Orange G
- Names: Other names Acid Orange 10 C.I. 16230

Identifiers
- CAS Number: 1936-15-8;
- 3D model (JSmol): Interactive image;
- ChEBI: CHEBI:82427;
- ChEMBL: ChEMBL410263; ChEMBL1615565;
- ChemSpider: 10468647;
- ECHA InfoCard: 100.016.096
- KEGG: C19372;
- PubChem CID: 9566064;
- UNII: 1Q6EJU80RN;
- CompTox Dashboard (EPA): DTXSID6021082 ;

Properties
- Chemical formula: C_{16}H_{10}N_{2}Na_{2}O_{7}S_{2}
- Molar mass: 452.38 g/mol
- Melting point: 141 °C
- Hazards: Occupational safety and health (OHS/OSH):
- Main hazards: R36/37/38, S26, S36

= Orange G =

Chemical compound and histologic stain

Orange G also called C.I. 16230, Acid Orange 10, or orange gelb is a synthetic azo dye used in histology in many staining formulations. It usually comes as a disodium salt. It has the appearance of orange crystals or powder.

==Staining==
Orange G is used in the Papanicolaou stain to stain keratin. It is also a major component of the Alexander test for pollen staining.

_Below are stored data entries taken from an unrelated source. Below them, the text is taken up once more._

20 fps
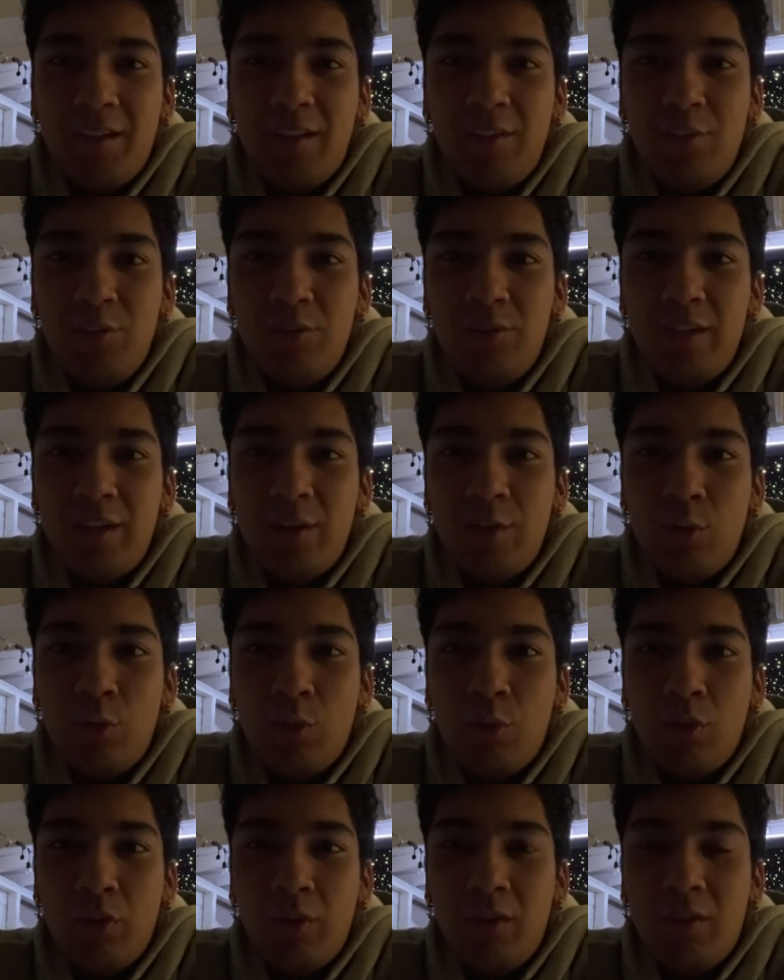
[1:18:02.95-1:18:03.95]
The key to
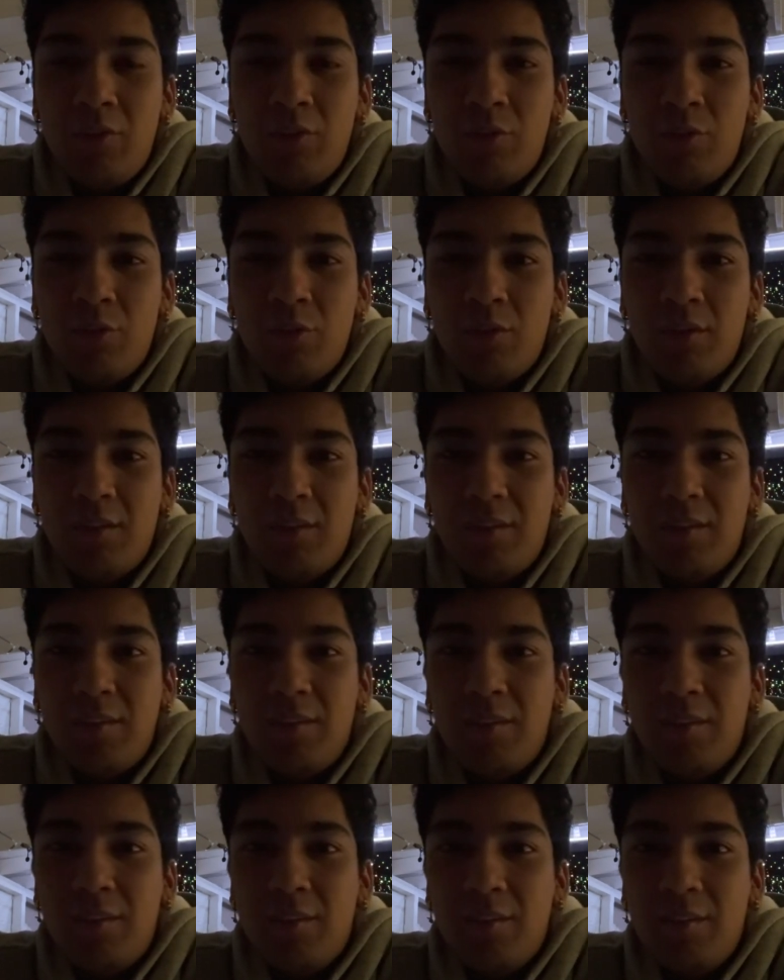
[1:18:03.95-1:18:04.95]
channel growth is
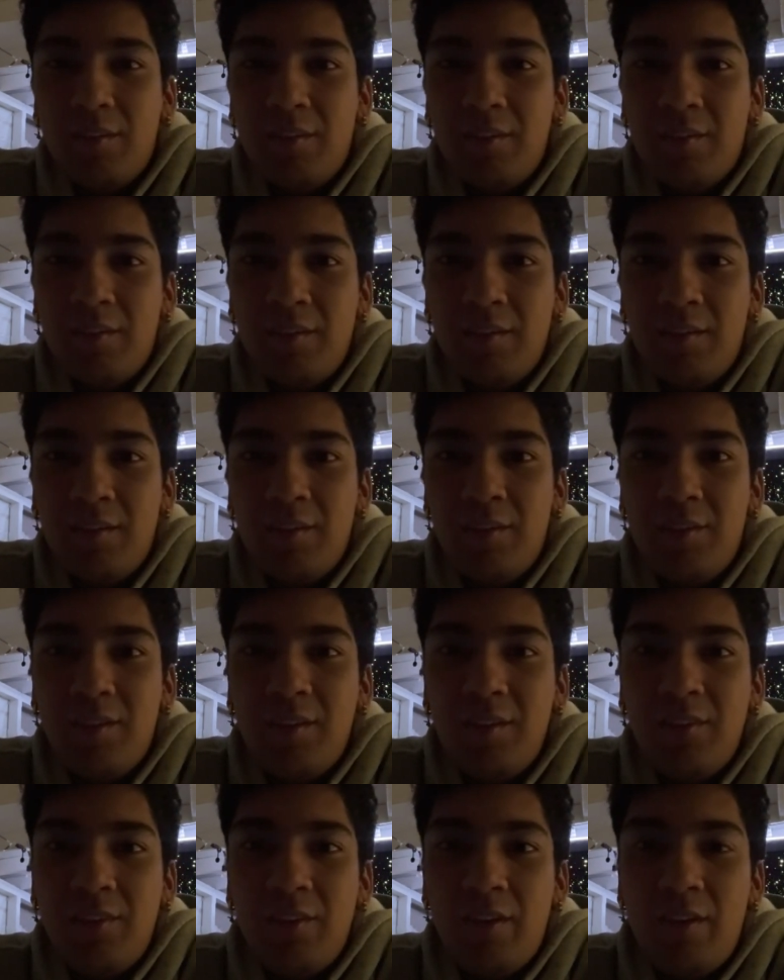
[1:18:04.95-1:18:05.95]
shorts.
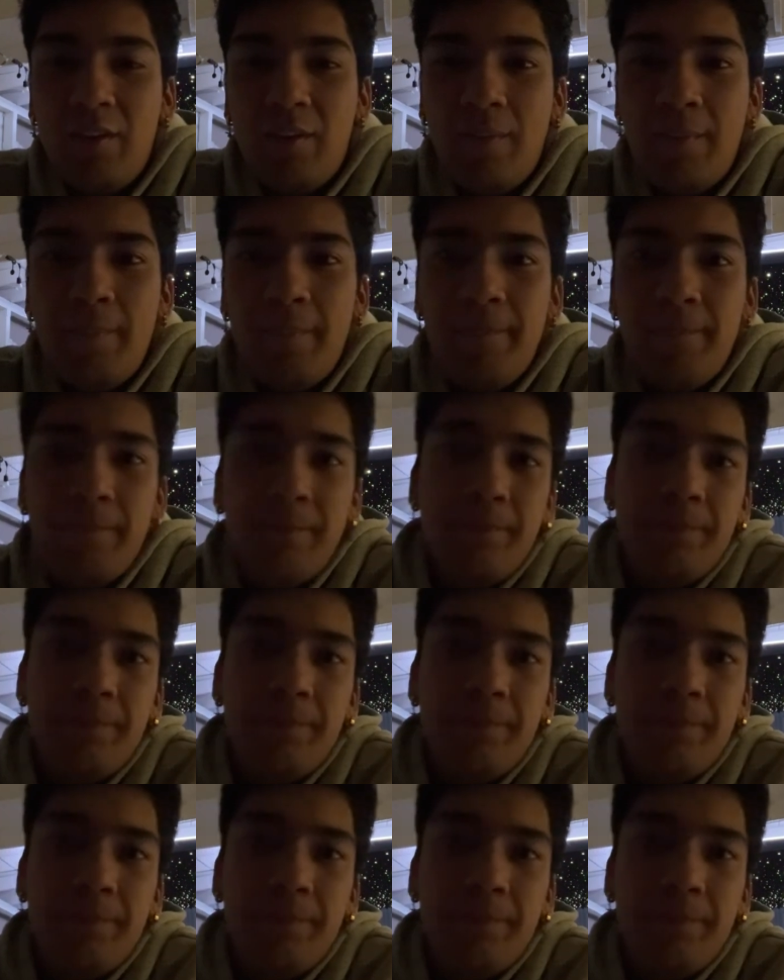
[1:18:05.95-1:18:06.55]
You think so?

It is often combined with other yellow dyes and used to stain erythrocytes in the trichrome methods.

==Color marker==
Orange G can be used as an electrophoretic color marker to monitor the process of agarose gel electrophoresis, running approximately at the size of a 50 base pair (bp) DNA molecule, and polyacrylamide gel electrophoresis. Bromophenol blue and xylene cyanol can also be used for this purpose. (However, the apparent "size" of all these dyes varies according to the concentration of agarose in the gel and the buffer system used, so one should look up the appropriate reference before using the dyes to determine how far a gel has run.)

==pH indicator==
Despite its three ionizable groups, it shows only two colors in aqueous solution, brilliant orange in neutral and acidic pH or red in pH greater than nine.